Assignment: Each entry below should be output exactly, apart from its images.

Records for the exercise:

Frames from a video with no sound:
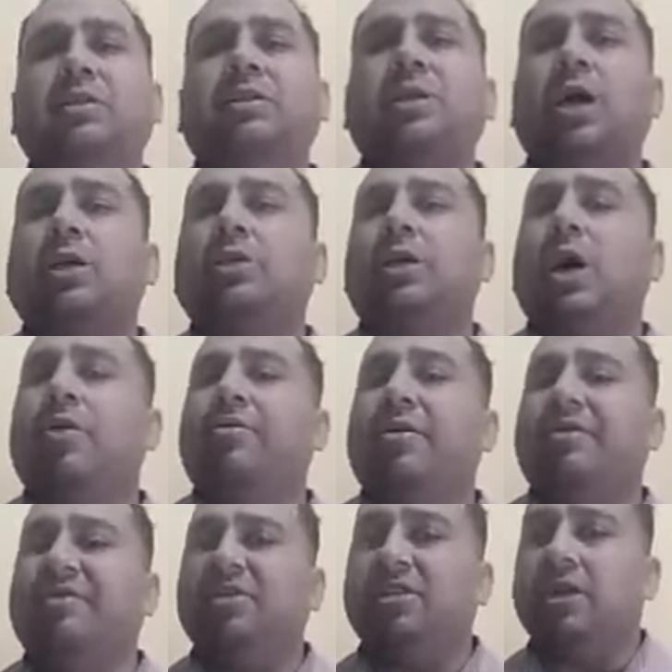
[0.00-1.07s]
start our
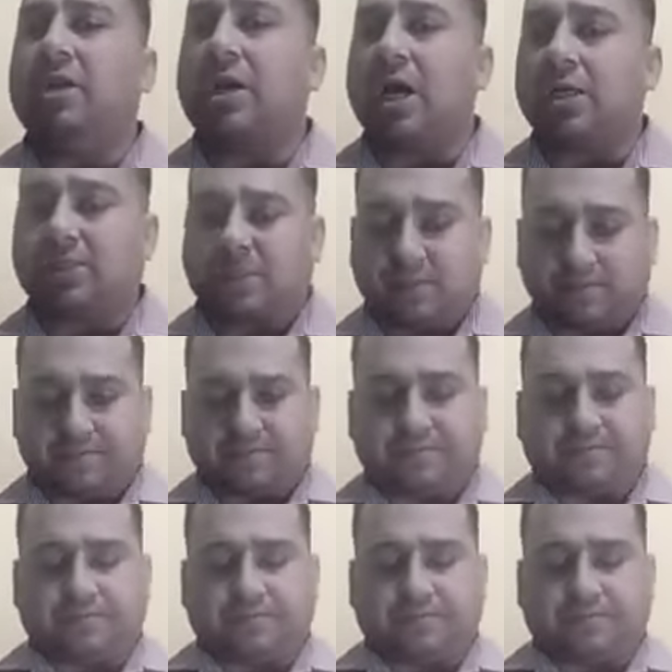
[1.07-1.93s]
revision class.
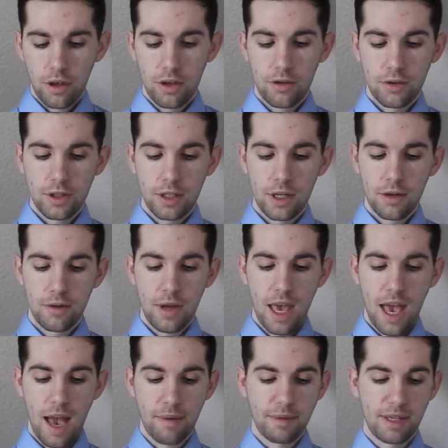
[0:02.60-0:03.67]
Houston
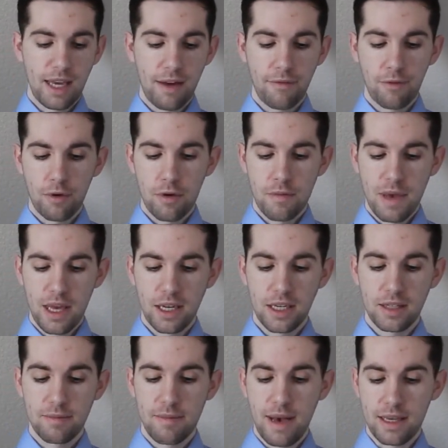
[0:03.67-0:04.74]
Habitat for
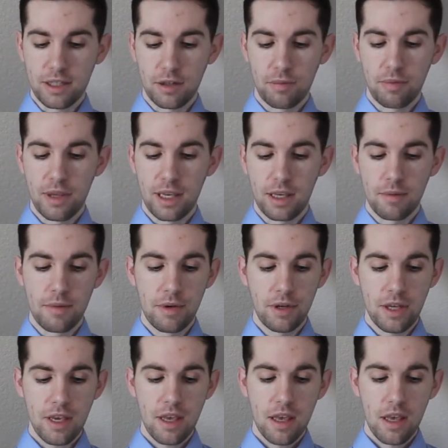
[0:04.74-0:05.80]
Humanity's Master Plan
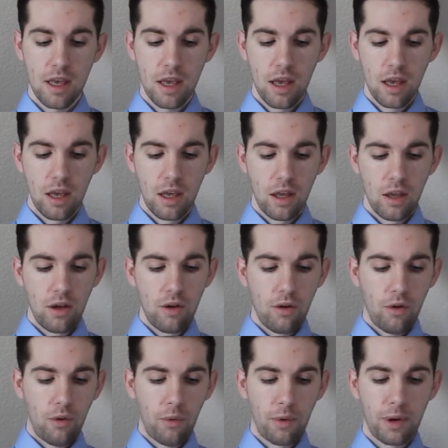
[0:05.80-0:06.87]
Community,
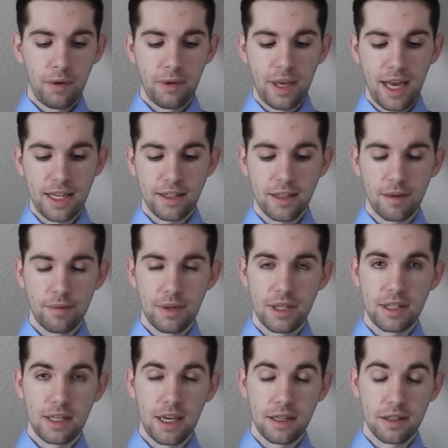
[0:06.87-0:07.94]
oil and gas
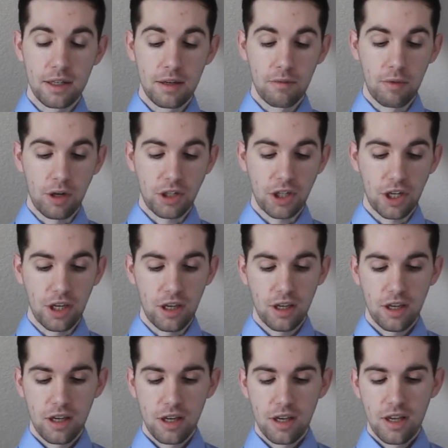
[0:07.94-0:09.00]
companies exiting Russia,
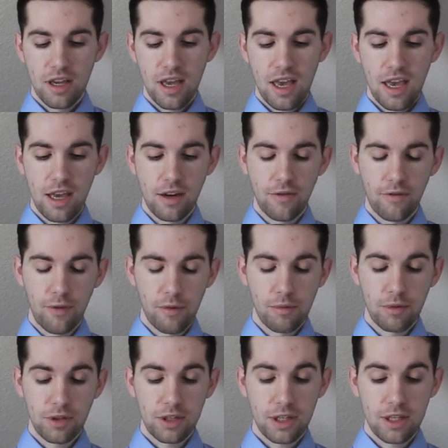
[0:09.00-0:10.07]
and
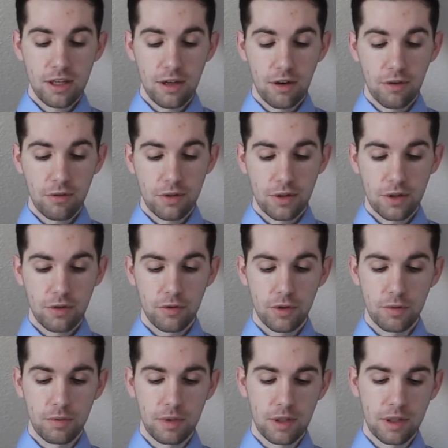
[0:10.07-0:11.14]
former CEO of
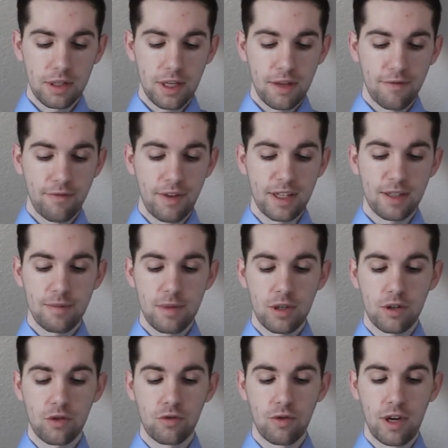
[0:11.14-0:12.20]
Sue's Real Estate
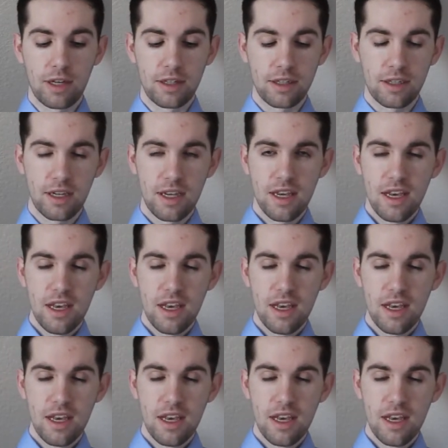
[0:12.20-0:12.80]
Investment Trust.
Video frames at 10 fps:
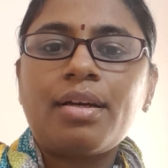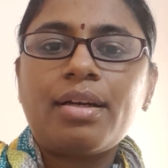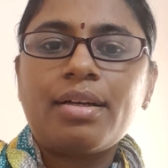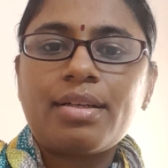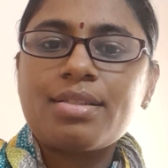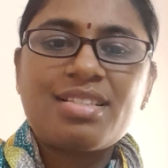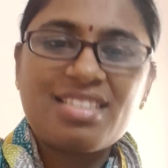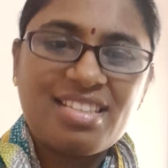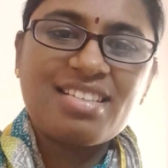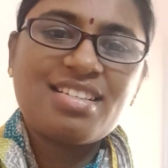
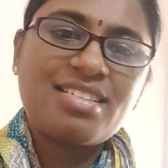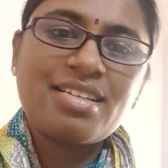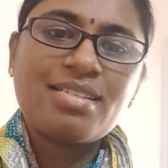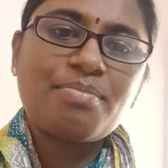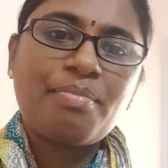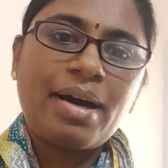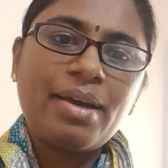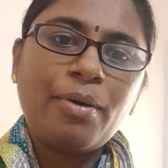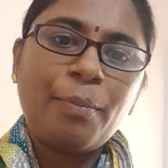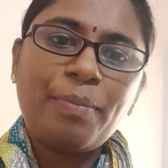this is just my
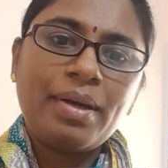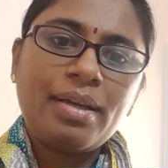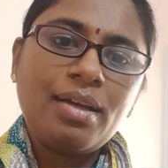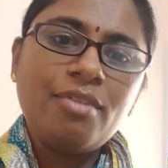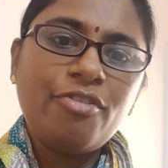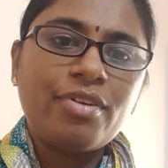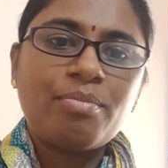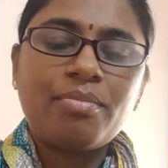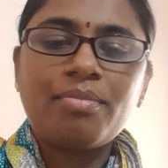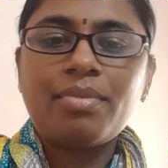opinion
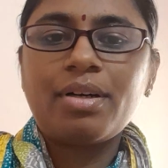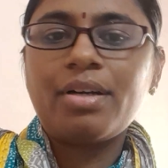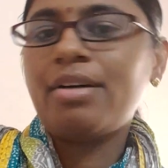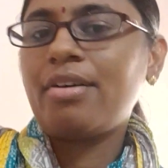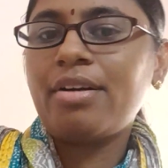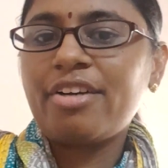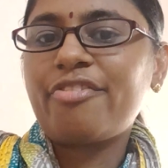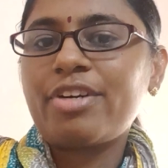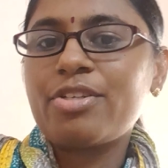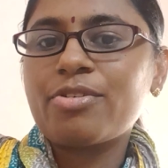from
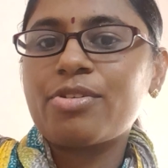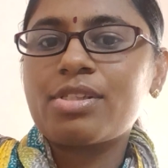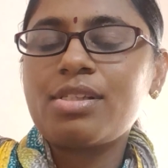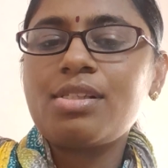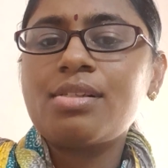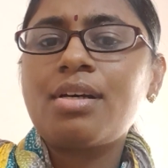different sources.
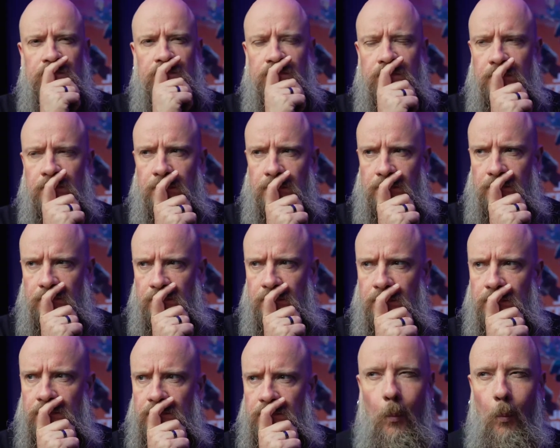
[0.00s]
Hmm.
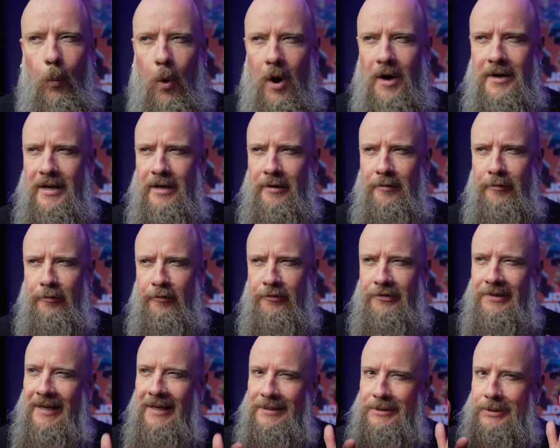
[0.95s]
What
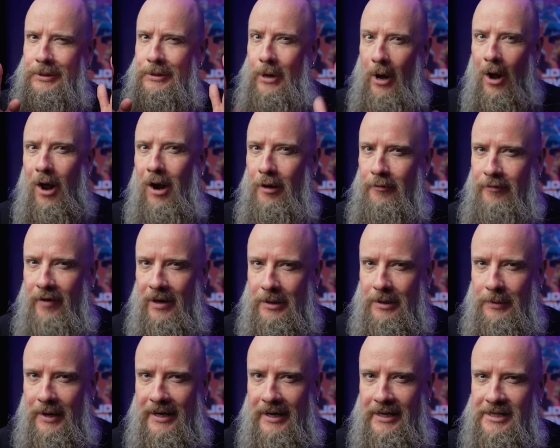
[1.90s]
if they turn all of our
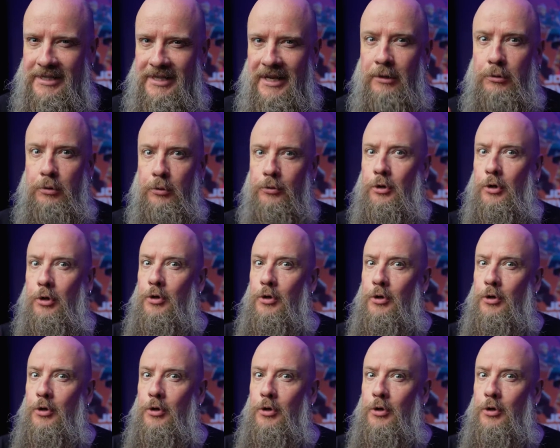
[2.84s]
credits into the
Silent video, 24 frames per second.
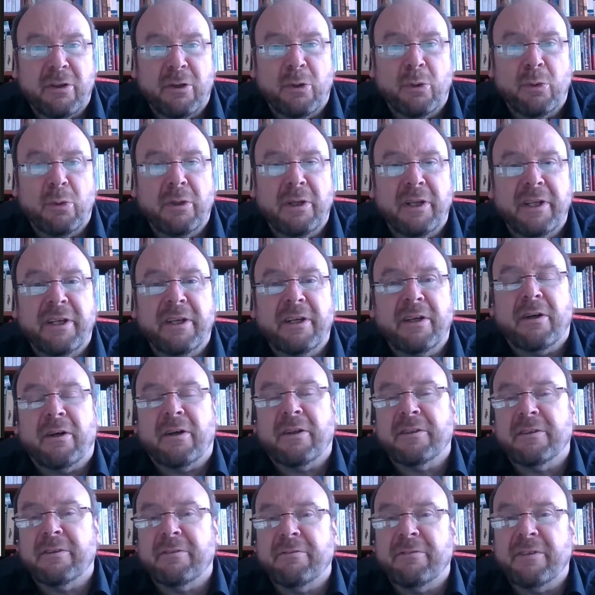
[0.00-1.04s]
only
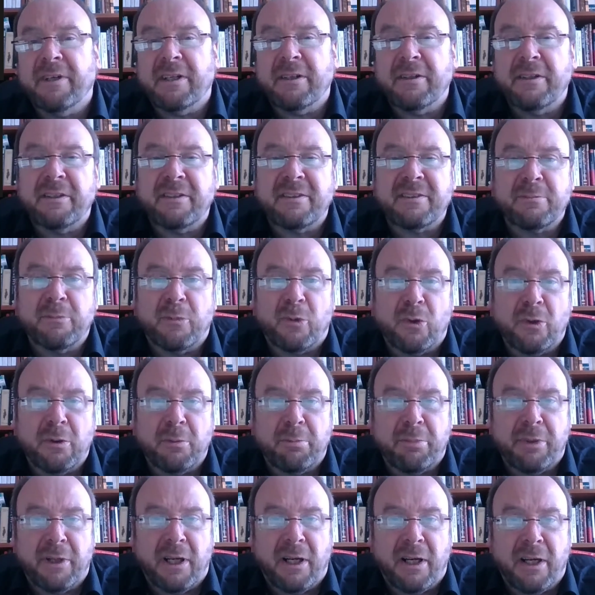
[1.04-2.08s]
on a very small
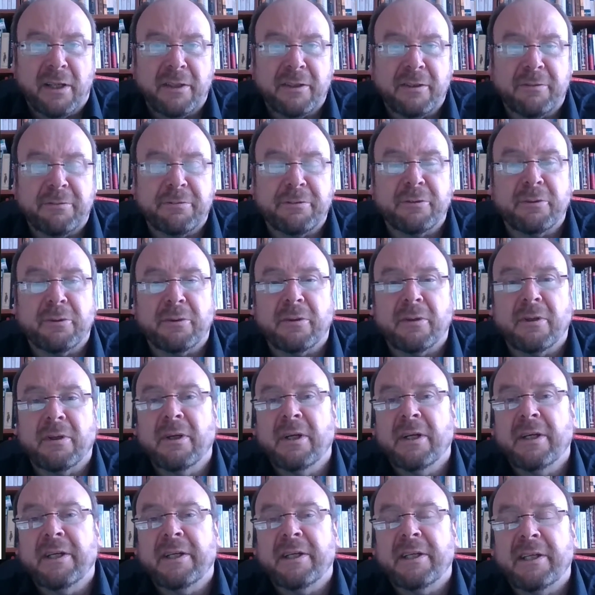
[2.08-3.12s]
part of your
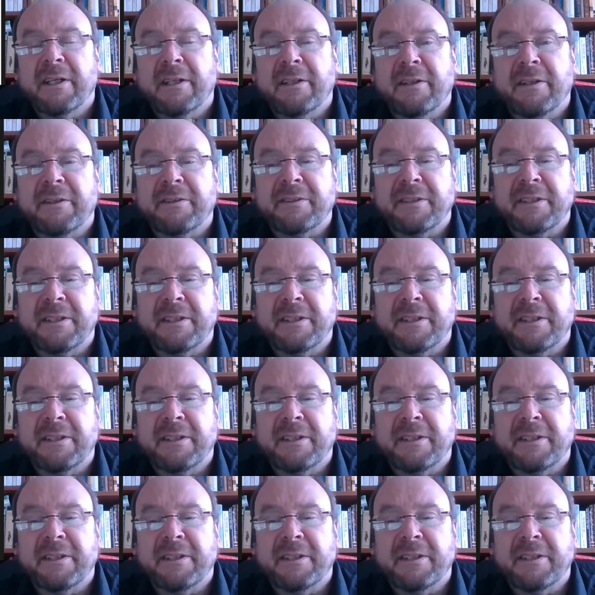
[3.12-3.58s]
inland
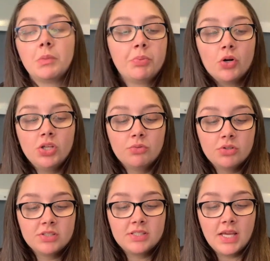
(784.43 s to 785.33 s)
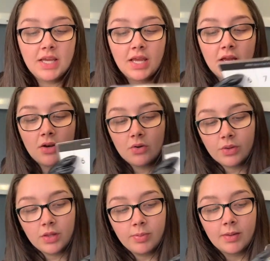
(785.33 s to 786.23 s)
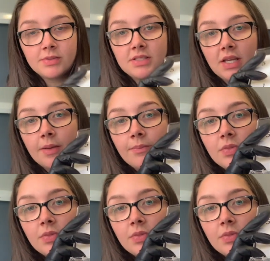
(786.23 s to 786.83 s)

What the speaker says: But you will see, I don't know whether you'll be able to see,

Result for this task:
Frames from a video with no sound:
[0.00-1.07s]
start our
[1.07-1.93s]
revision class.
[0:02.60-0:03.67]
Houston
[0:03.67-0:04.74]
Habitat for
[0:04.74-0:05.80]
Humanity's Master Plan
[0:05.80-0:06.87]
Community,
[0:06.87-0:07.94]
oil and gas
[0:07.94-0:09.00]
companies exiting Russia,
[0:09.00-0:10.07]
and
[0:10.07-0:11.14]
former CEO of
[0:11.14-0:12.20]
Sue's Real Estate
[0:12.20-0:12.80]
Investment Trust.
Video frames at 10 fps:
this is just my
opinion
from
different sources.
[0.00s]
Hmm.
[0.95s]
What
[1.90s]
if they turn all of our
[2.84s]
credits into the
Silent video, 24 frames per second.
[0.00-1.04s]
only
[1.04-2.08s]
on a very small
[2.08-3.12s]
part of your
[3.12-3.58s]
inland
(784.43 s to 785.33 s)
(785.33 s to 786.23 s)
(786.23 s to 786.83 s)

What the speaker says: But you will see, I don't know whether you'll be able to see,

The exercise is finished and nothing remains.